**** Exercise data

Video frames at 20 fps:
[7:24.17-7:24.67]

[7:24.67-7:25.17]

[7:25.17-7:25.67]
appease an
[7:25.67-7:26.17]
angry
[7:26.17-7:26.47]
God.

********
**** Exercise data

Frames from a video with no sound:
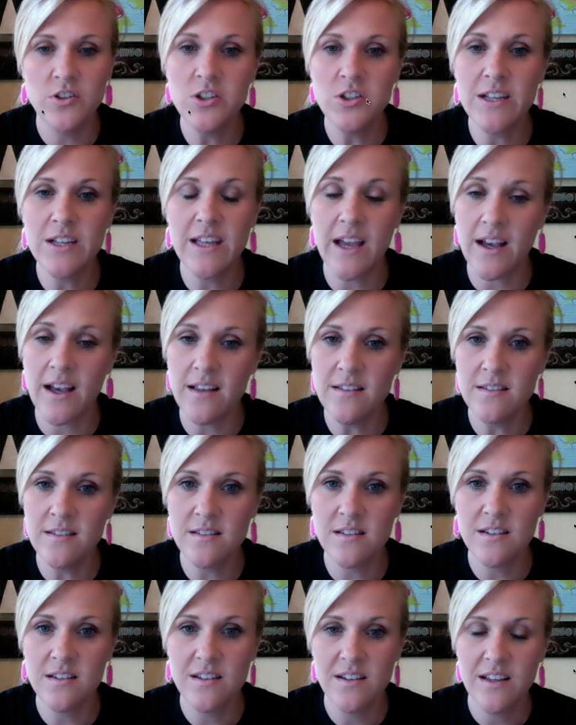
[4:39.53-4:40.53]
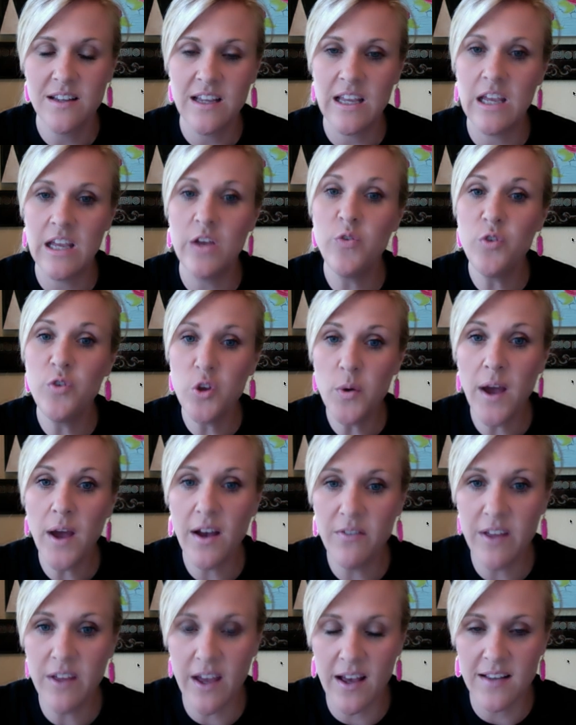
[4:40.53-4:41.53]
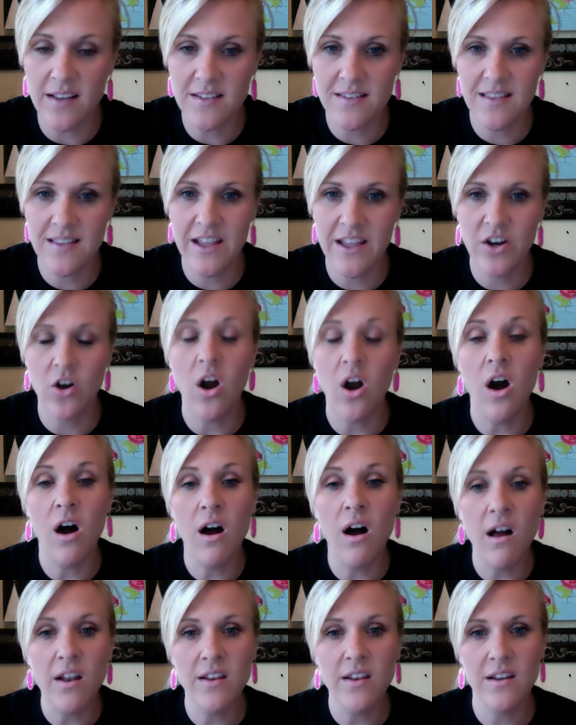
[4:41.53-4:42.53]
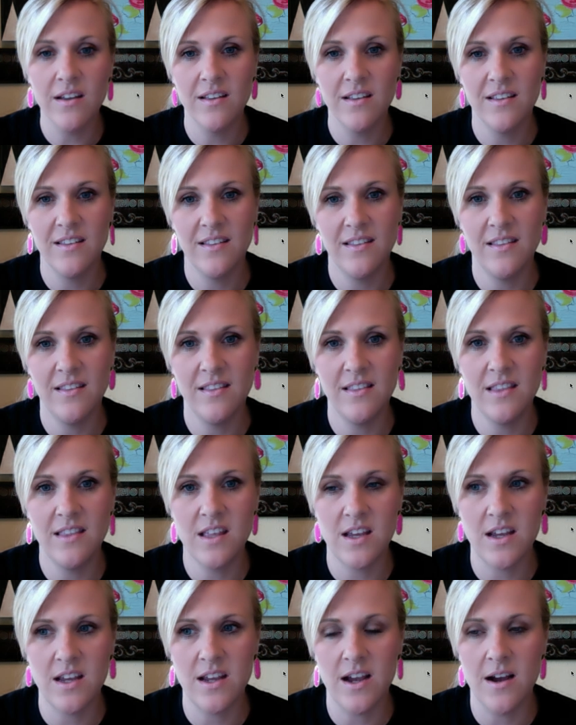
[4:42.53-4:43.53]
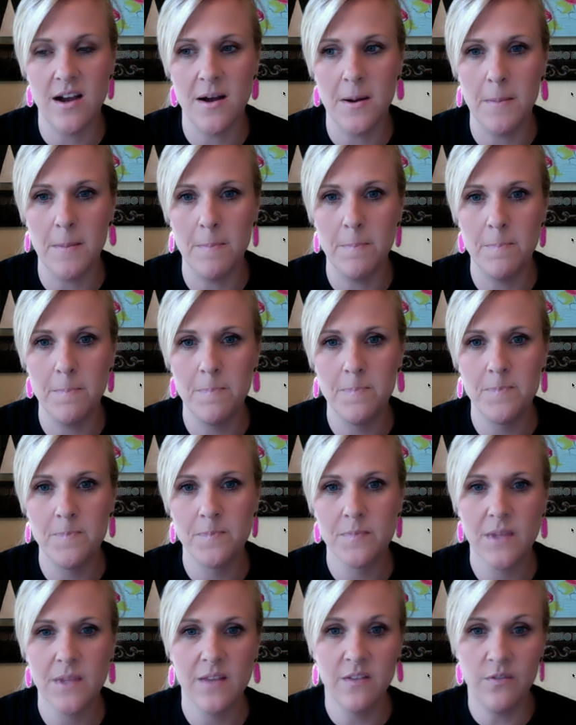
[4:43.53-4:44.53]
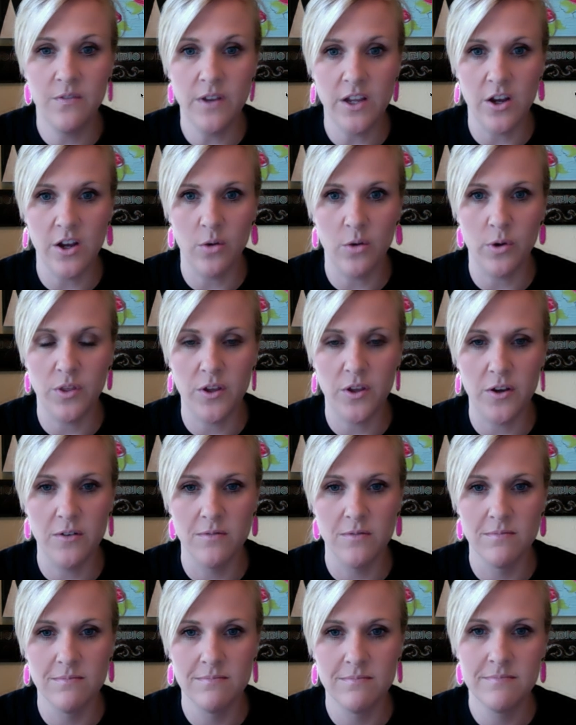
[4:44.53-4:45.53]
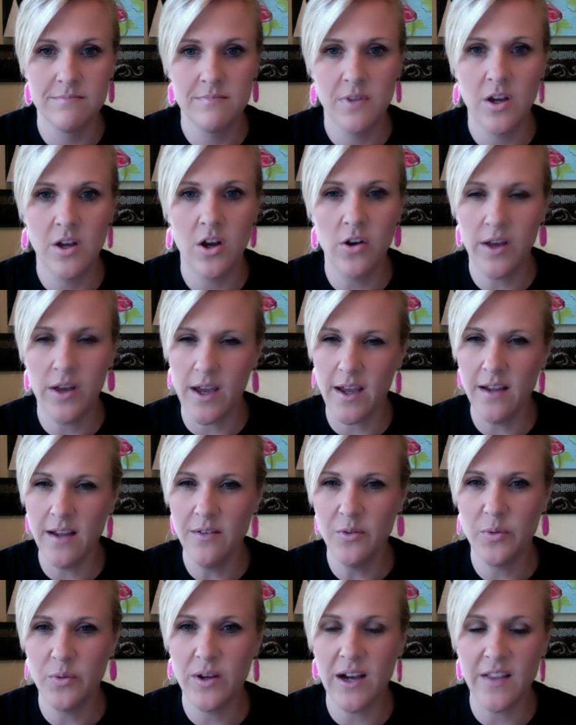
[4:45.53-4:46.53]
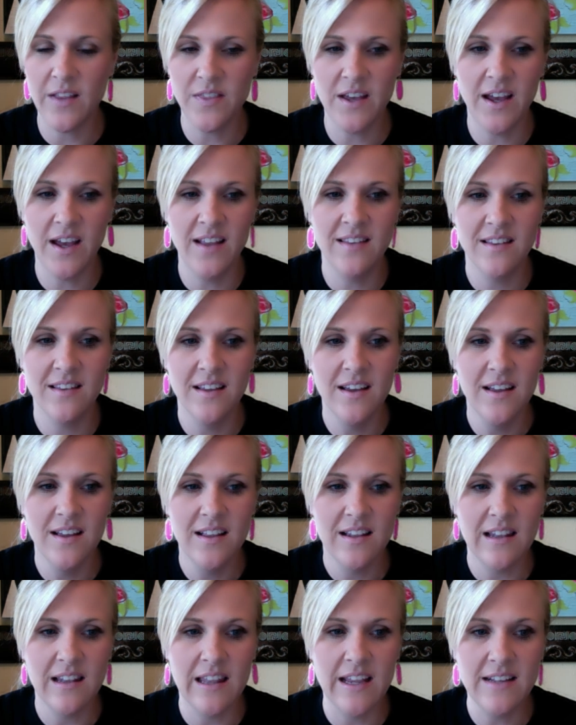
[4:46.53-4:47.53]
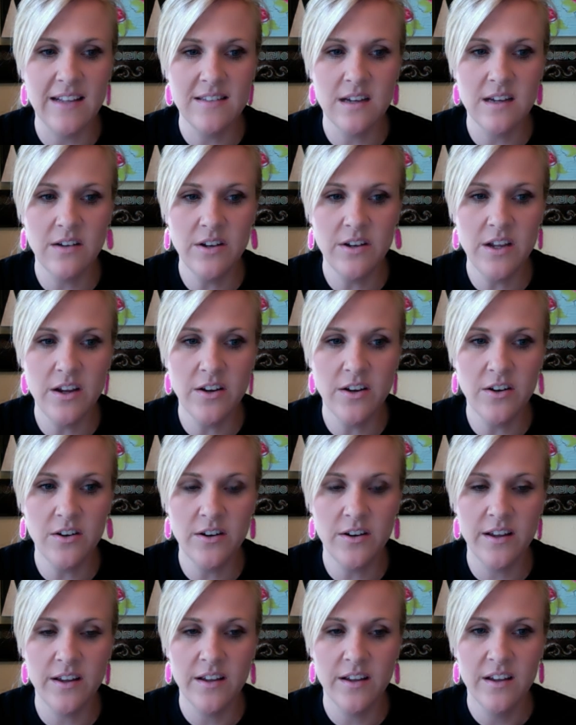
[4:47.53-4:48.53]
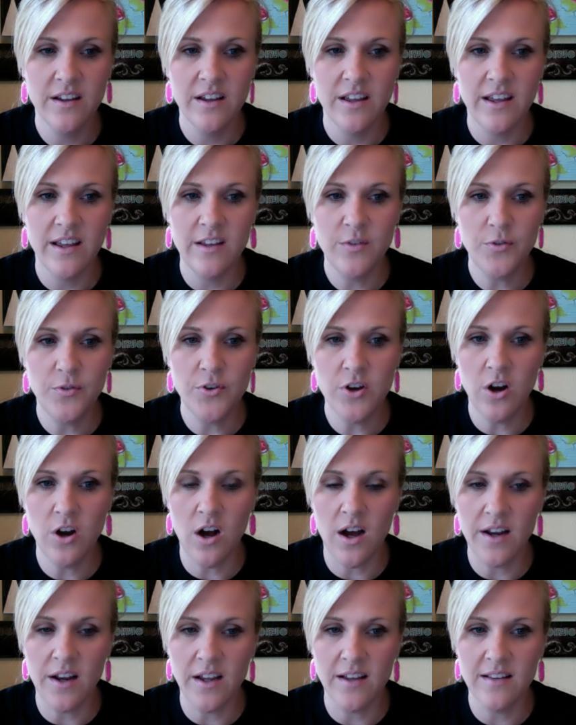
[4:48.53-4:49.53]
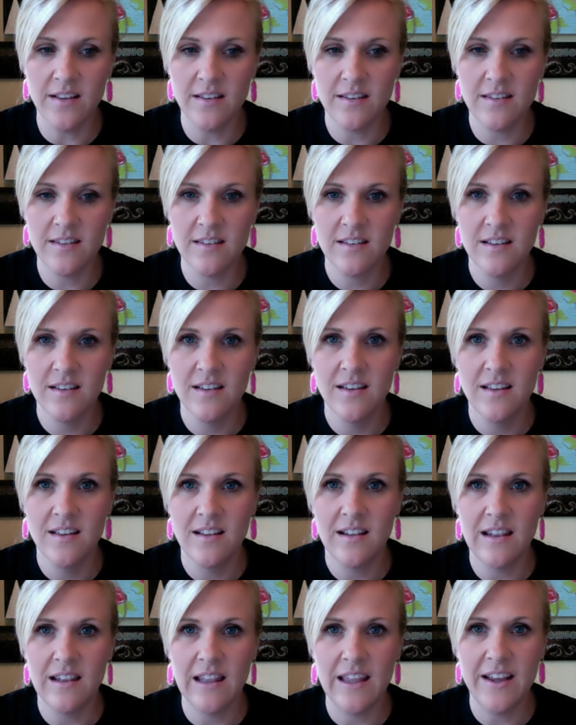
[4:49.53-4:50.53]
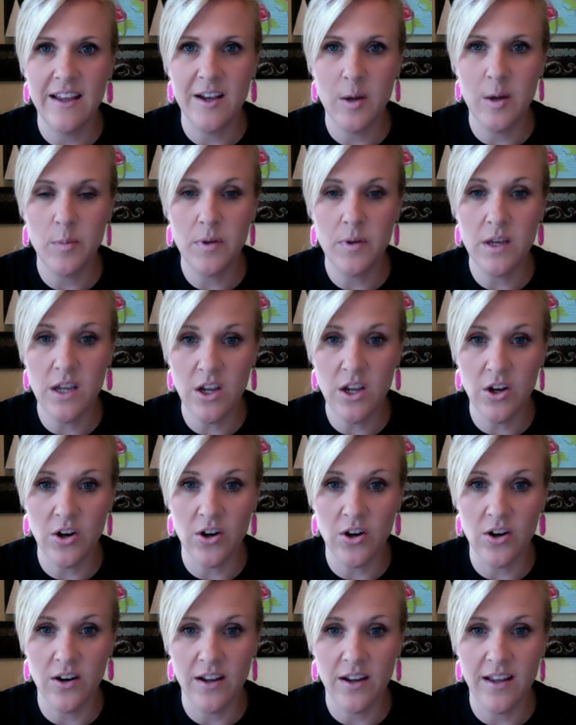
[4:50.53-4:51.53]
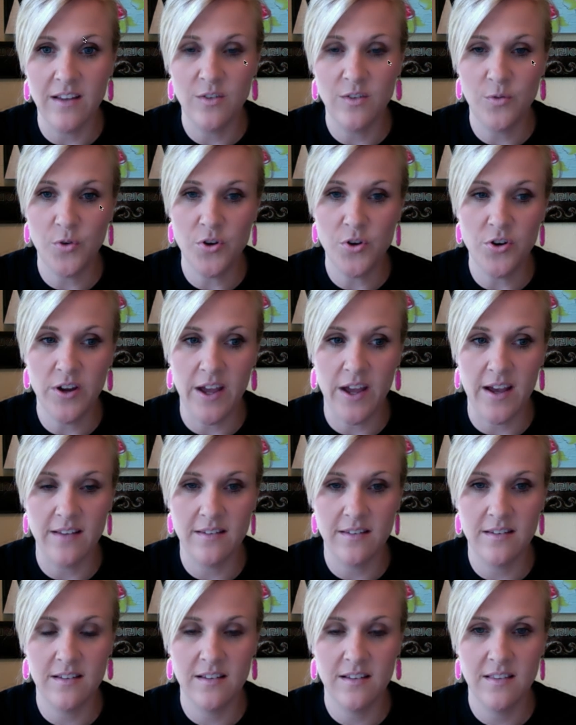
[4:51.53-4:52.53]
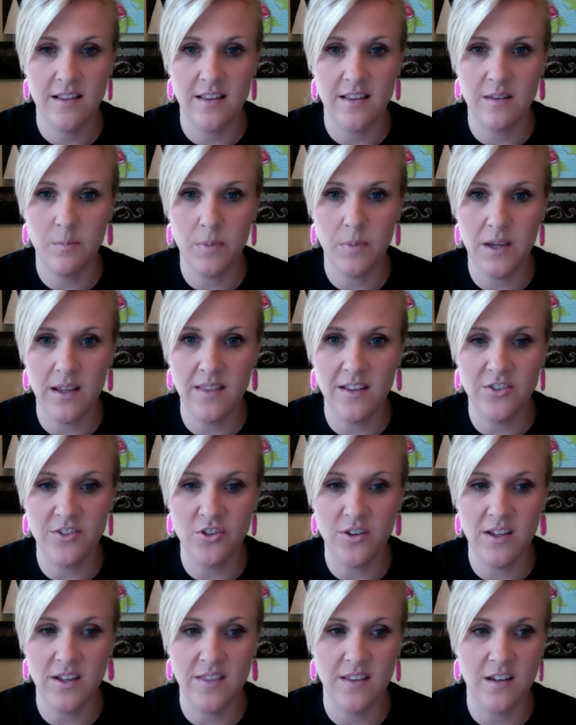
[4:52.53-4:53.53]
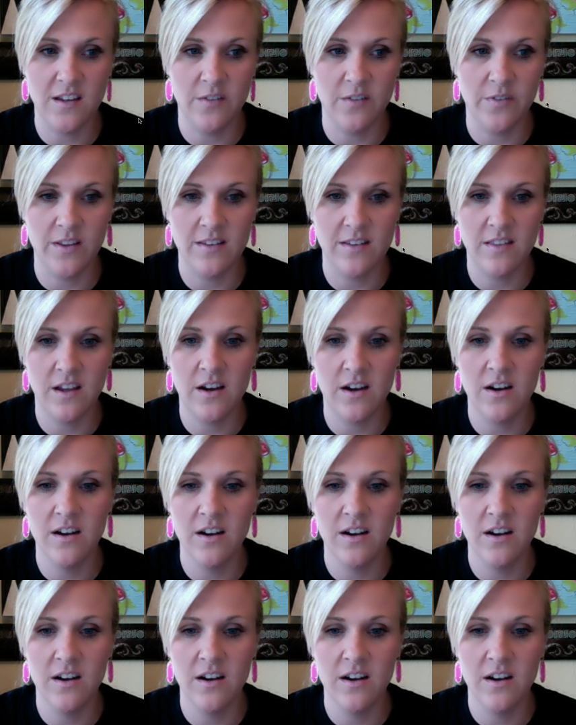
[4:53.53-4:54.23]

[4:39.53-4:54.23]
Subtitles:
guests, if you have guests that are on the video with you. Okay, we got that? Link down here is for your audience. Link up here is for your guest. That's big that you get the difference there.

********

▶ _Your goal_
Work from the entries above. Set down exactly and only the lines from the line with "[4:46.53-4:47.53]" to the line with "[4:39.53-4:54.23]", both included, and leave the pictures out.

▶ _Answer to the exercise_
[4:46.53-4:47.53]
[4:47.53-4:48.53]
[4:48.53-4:49.53]
[4:49.53-4:50.53]
[4:50.53-4:51.53]
[4:51.53-4:52.53]
[4:52.53-4:53.53]
[4:53.53-4:54.23]

[4:39.53-4:54.23]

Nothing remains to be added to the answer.